For the best texture, use a food processor to pulse the vegetables, but be careful not to over-process them into a paste; you want distinct pieces. Always use pickling salt rather than table salt, as the anti-caking agents in table salt can make your brine cloudy. If you prefer a spicier relish, add a finely diced jalapeño or increase the red pepper flakes to 1 teaspoon. Allow the relish to 'cure' in the jars for at least 2 weeks before opening; the flavors develop and mellow significantly over time.
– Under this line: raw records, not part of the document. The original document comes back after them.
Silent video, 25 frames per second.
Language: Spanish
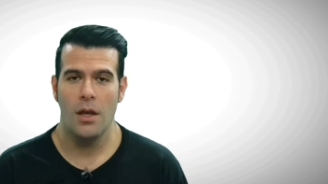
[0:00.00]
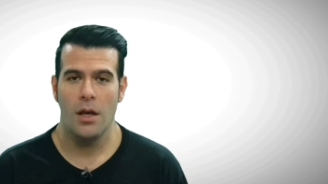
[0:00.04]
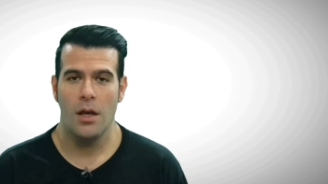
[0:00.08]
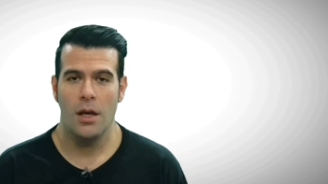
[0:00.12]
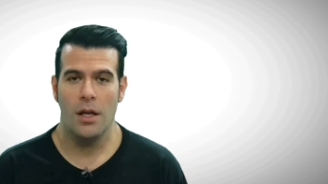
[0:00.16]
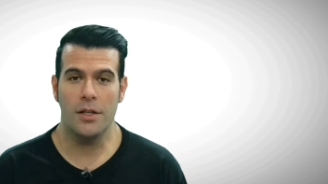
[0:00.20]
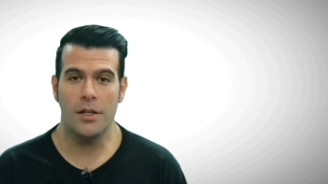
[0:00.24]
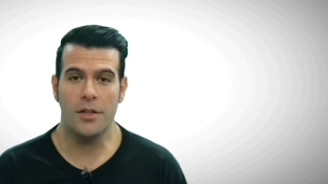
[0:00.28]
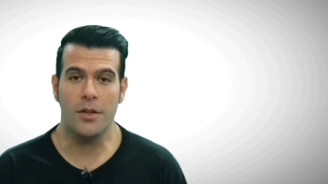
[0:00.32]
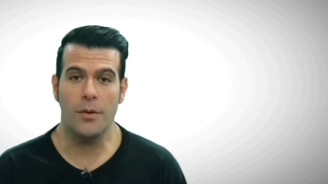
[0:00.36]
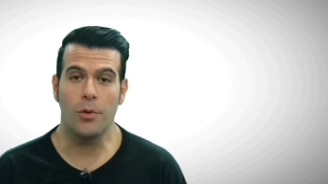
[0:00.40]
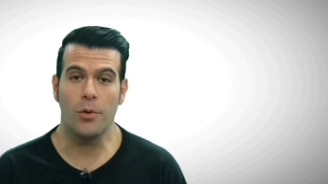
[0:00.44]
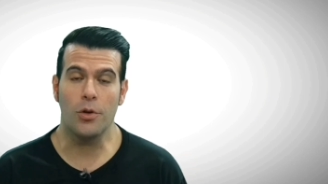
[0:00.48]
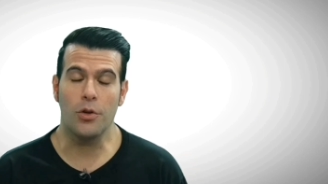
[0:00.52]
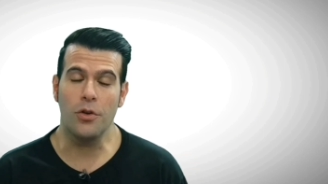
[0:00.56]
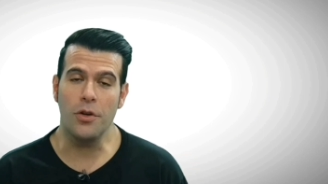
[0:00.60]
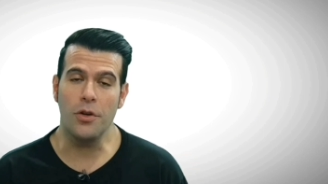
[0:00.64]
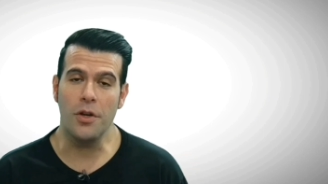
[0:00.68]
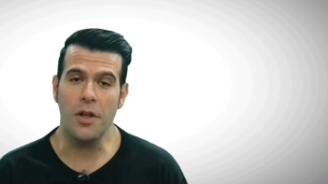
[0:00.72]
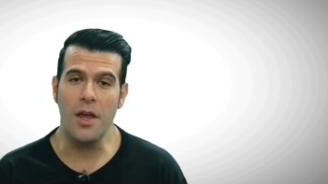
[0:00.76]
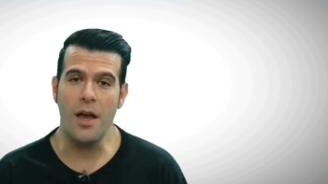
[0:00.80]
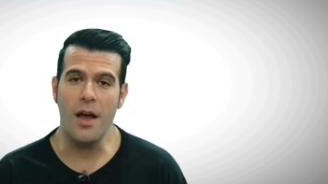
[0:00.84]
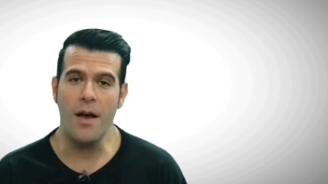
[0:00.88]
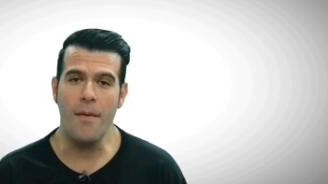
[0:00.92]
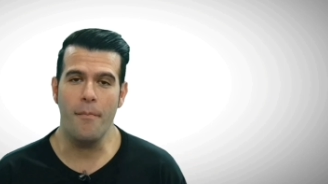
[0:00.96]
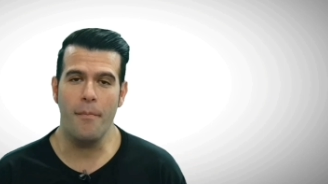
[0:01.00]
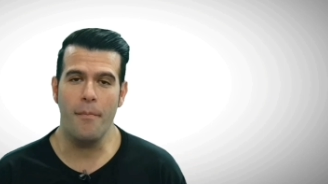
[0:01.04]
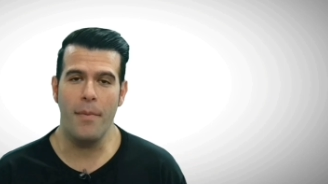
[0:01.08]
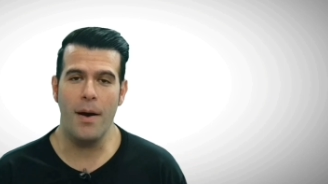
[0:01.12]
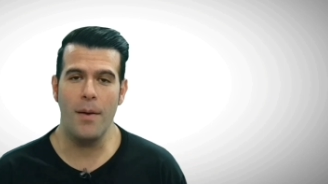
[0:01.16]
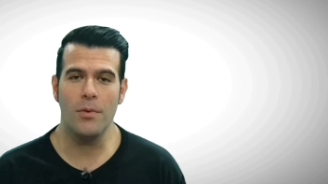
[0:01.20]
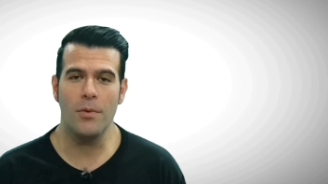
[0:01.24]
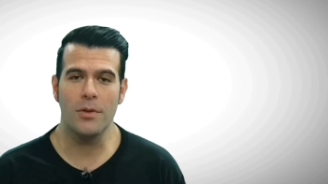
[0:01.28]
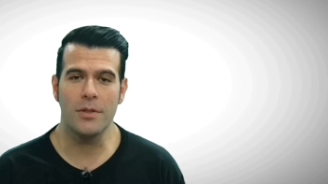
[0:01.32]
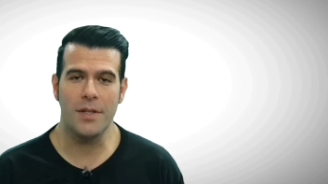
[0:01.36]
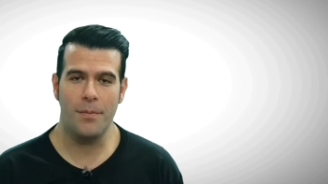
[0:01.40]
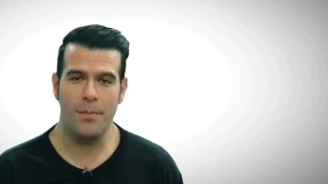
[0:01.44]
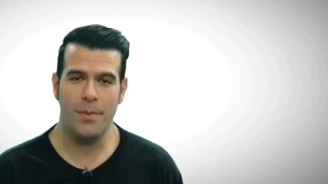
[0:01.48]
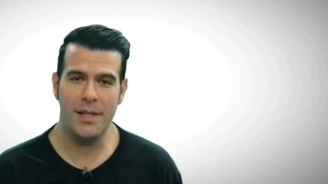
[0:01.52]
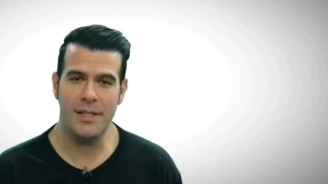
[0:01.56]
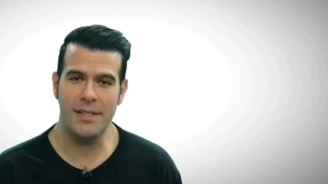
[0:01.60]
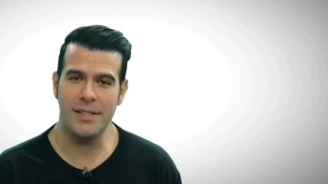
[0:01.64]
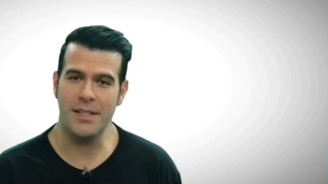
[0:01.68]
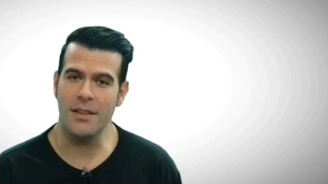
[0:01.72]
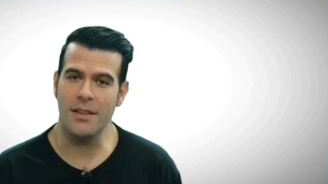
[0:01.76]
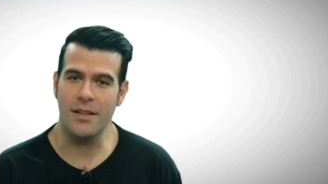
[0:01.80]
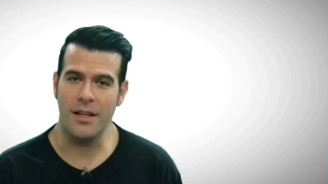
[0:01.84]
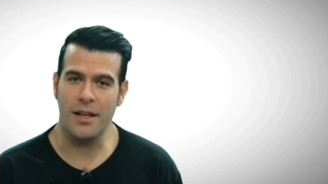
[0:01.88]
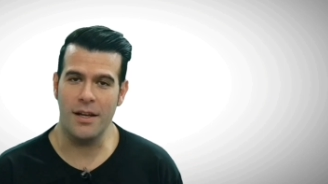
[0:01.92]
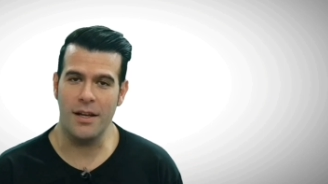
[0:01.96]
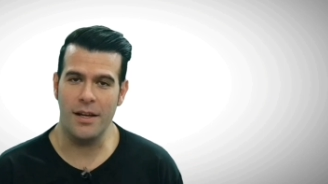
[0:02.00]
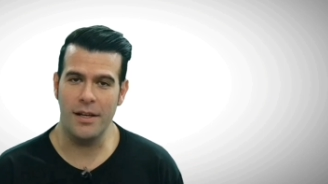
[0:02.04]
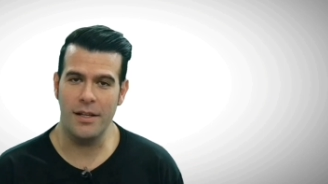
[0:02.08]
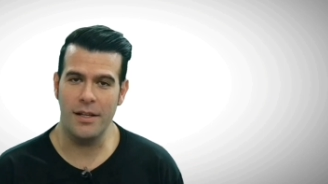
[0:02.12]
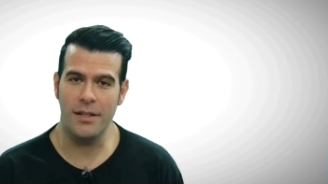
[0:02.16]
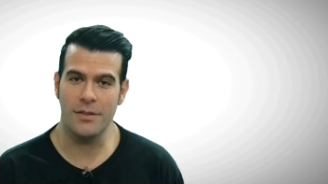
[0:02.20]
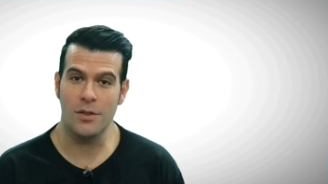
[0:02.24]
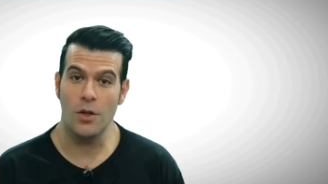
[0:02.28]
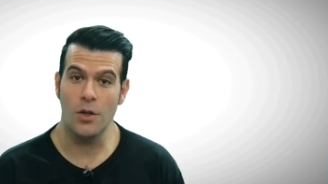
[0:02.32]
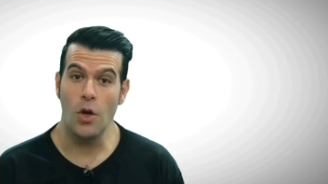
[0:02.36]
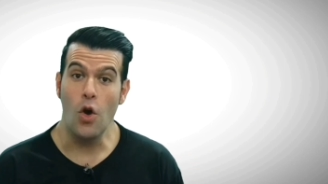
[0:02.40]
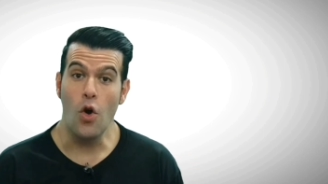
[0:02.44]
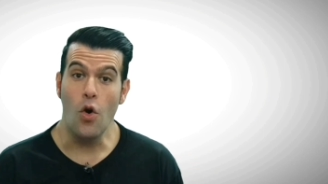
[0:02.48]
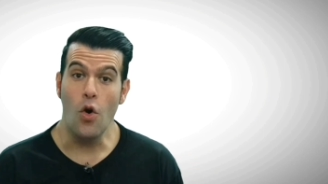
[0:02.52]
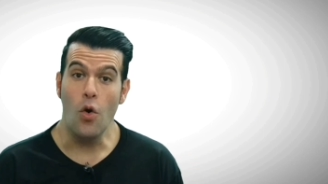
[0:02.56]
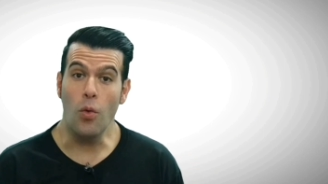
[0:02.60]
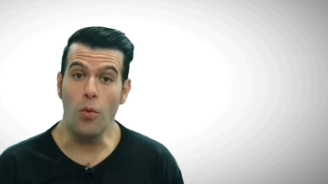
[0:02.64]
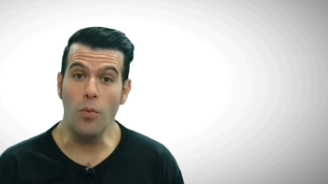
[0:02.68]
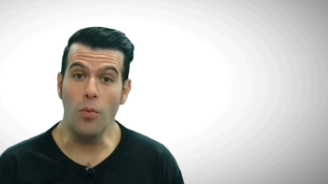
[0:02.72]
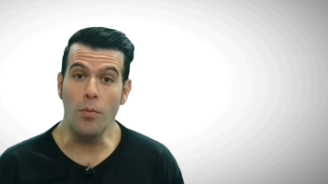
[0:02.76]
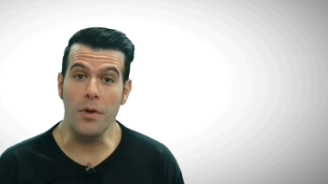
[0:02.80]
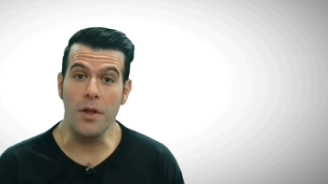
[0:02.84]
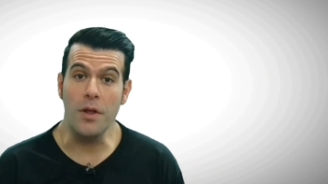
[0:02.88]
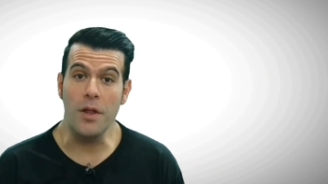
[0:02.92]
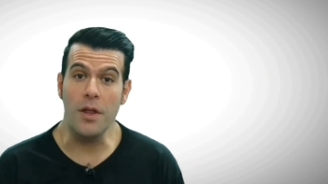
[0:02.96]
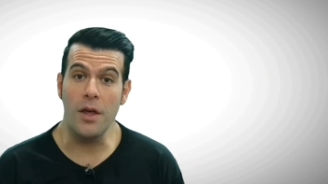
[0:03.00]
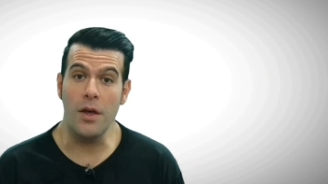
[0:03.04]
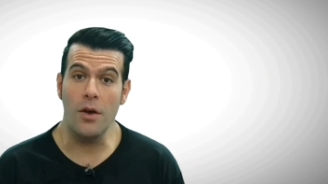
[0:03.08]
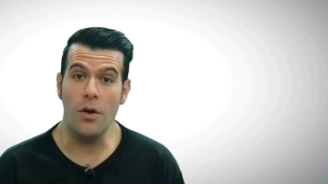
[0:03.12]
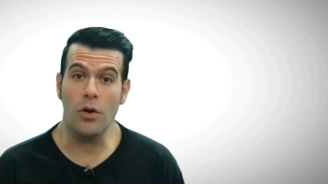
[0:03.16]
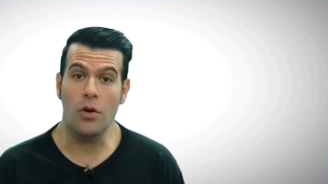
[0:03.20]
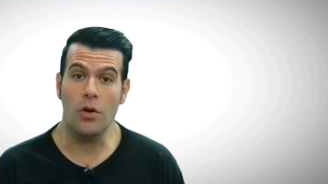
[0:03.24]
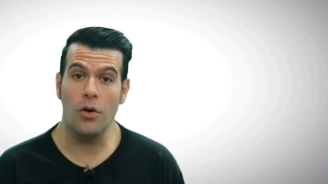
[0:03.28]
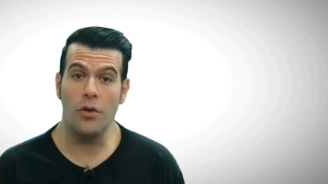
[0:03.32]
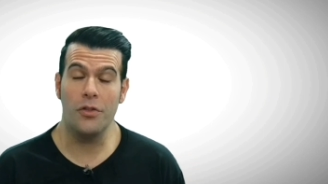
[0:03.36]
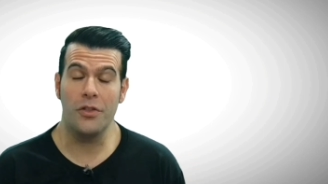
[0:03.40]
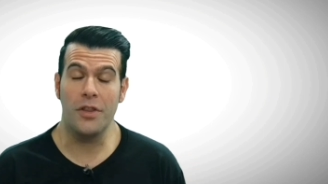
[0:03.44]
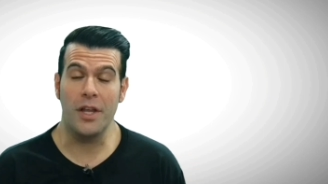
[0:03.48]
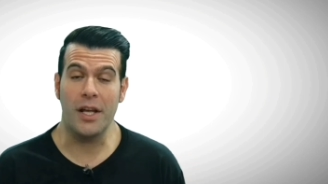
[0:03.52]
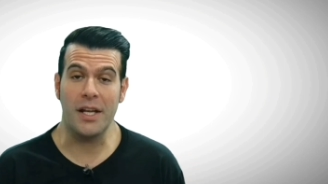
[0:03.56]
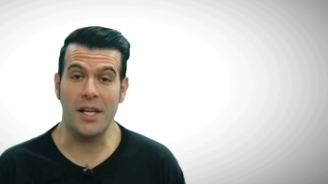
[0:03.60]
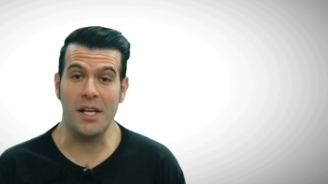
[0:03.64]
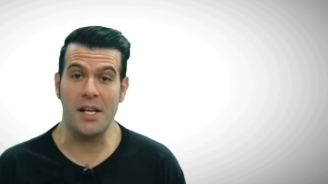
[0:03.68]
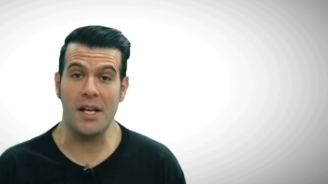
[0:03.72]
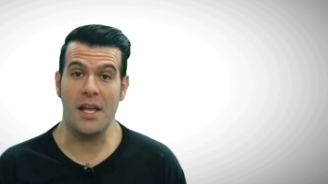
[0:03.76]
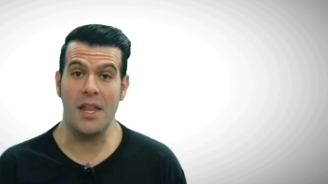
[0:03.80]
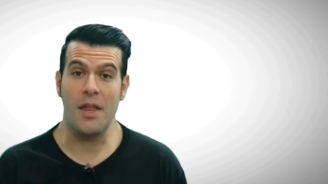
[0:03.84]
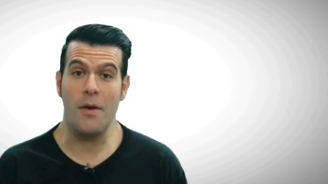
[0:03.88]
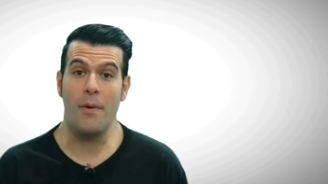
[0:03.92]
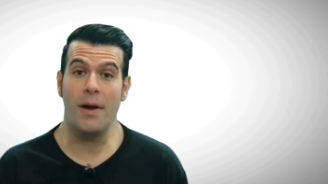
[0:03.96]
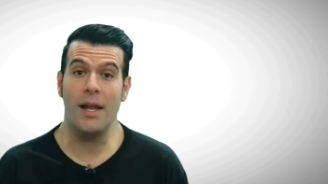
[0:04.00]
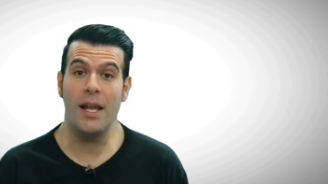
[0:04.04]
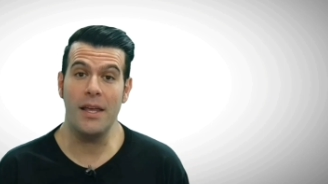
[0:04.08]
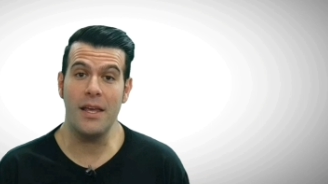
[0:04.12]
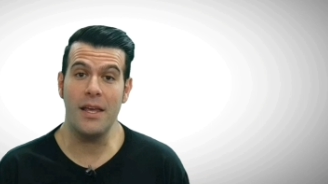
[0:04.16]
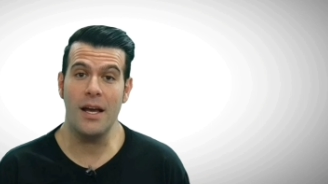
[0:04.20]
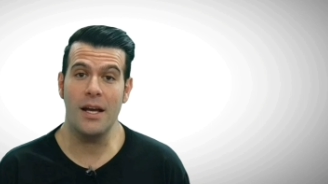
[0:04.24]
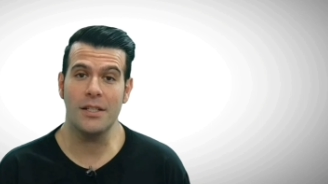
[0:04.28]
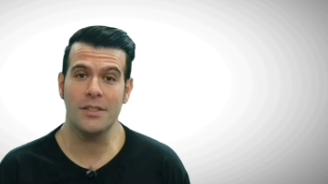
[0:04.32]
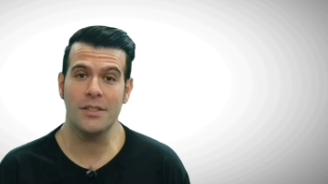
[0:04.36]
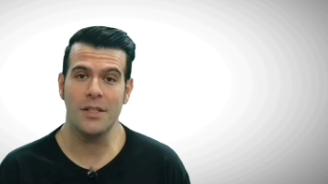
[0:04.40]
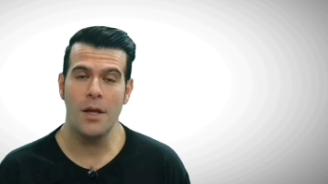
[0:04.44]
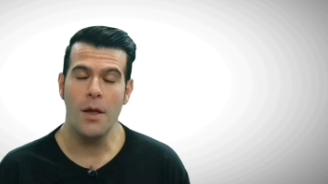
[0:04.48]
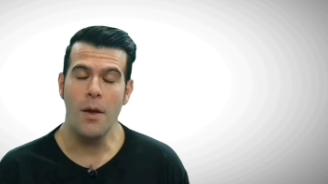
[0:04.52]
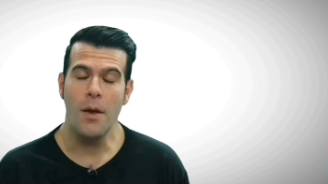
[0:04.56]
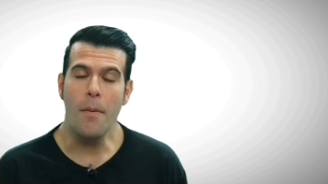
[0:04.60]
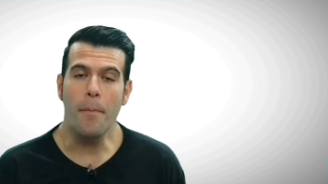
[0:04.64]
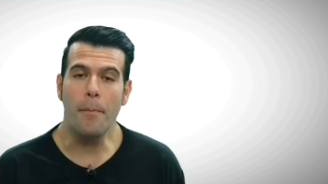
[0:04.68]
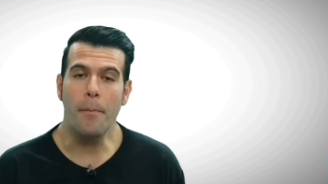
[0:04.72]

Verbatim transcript: En esta oportunidad vamos a presentarles un video con técnica de balayage,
Ensure your green tomatoes are rock-hard; if they have started to soften or turn pink, the relish will be mushy.

🍽️ Serving Suggestions

Serve as a classic topping for grilled hot dogs or bratwursts for a tangy crunch. Stir a few spoonfuls into a bowl of warm pinto beans or black-eyed peas for an authentic Southern side. Mix with a bit of mayonnaise to create a superior, chunky tartar sauce for fried catfish or shrimp. Use it as a bright accompaniment on a charcuterie board alongside sharp cheddar cheese and salty ham. Fold into a potato salad or deviled egg filling for an unexpected pop of acidity and color.